What is being asked:
Take the line containing "[0:01.80-0:02.70]" and every line after it to the end of the records, and copy them exactly, excluding pictures.

Excerpted records:

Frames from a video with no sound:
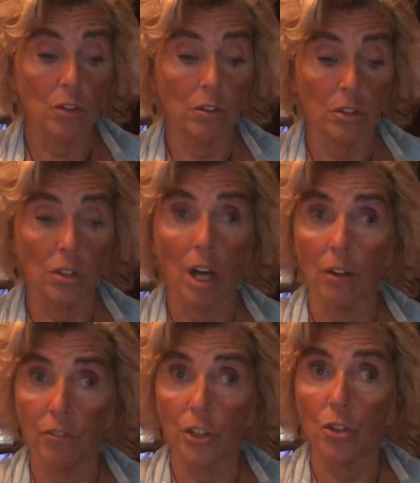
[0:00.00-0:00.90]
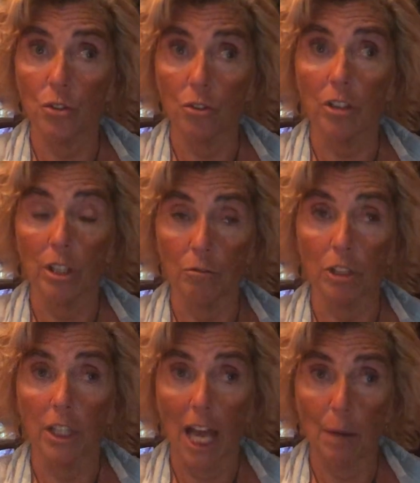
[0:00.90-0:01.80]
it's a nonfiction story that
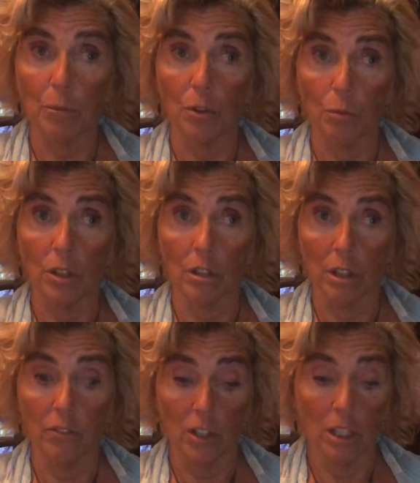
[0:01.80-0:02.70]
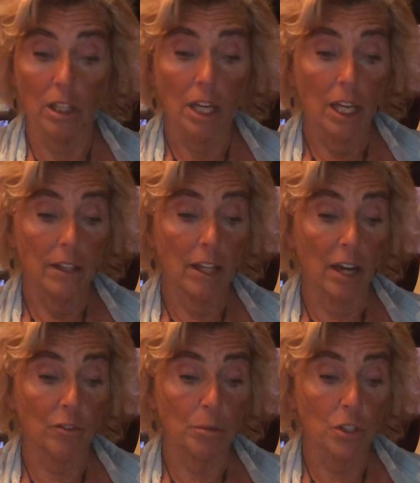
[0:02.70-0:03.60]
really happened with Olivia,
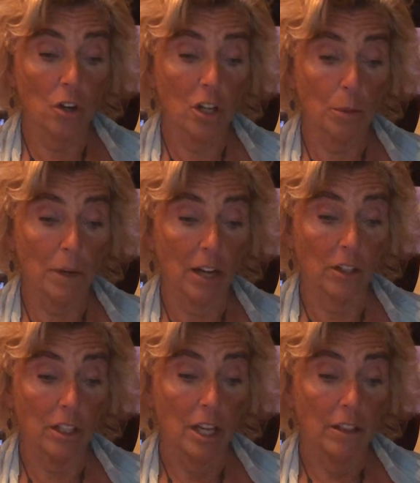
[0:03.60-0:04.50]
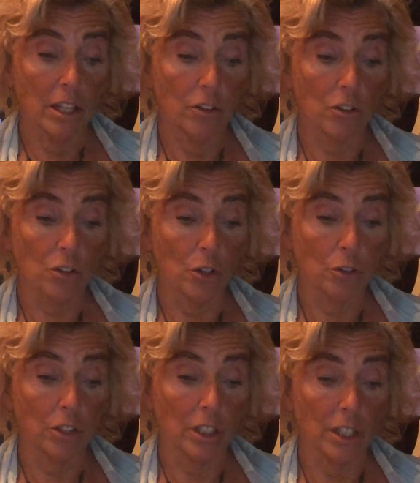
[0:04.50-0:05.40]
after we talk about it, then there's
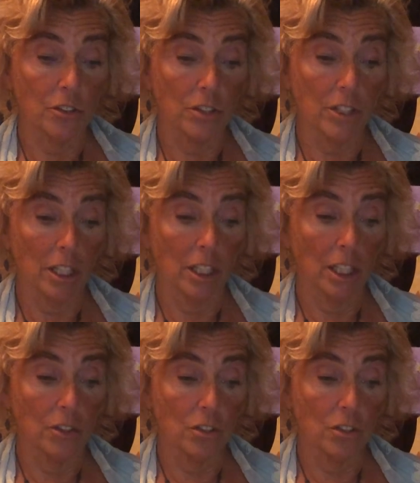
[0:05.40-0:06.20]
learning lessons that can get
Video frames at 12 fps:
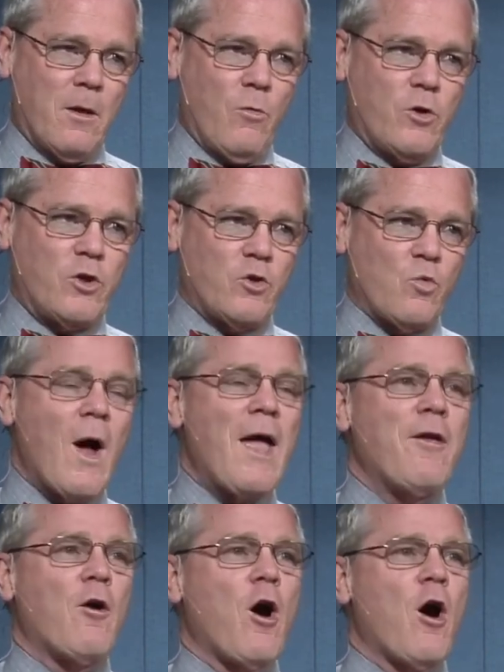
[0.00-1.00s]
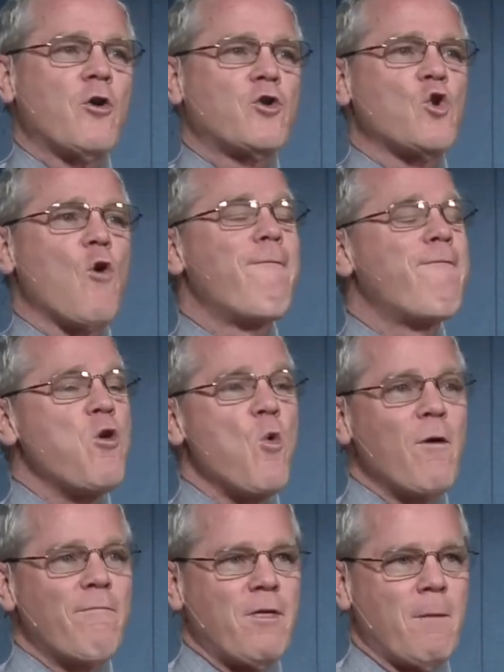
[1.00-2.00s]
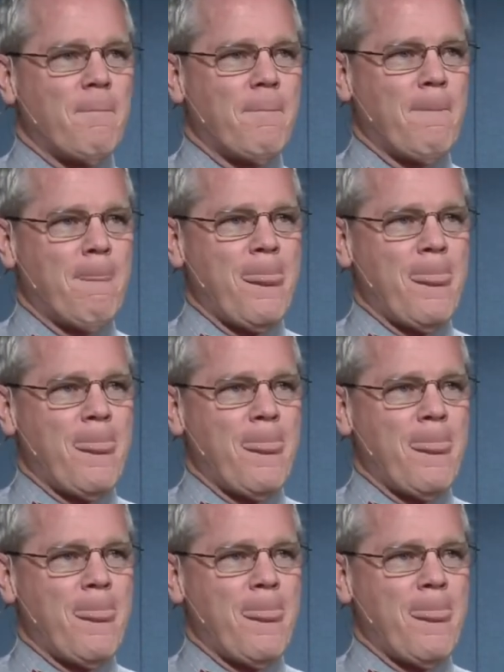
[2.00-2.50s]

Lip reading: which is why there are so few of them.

Exercise output:
[0:01.80-0:02.70]
[0:02.70-0:03.60]
really happened with Olivia,
[0:03.60-0:04.50]
[0:04.50-0:05.40]
after we talk about it, then there's
[0:05.40-0:06.20]
learning lessons that can get
Video frames at 12 fps:
[0.00-1.00s]
[1.00-2.00s]
[2.00-2.50s]

Lip reading: which is why there are so few of them.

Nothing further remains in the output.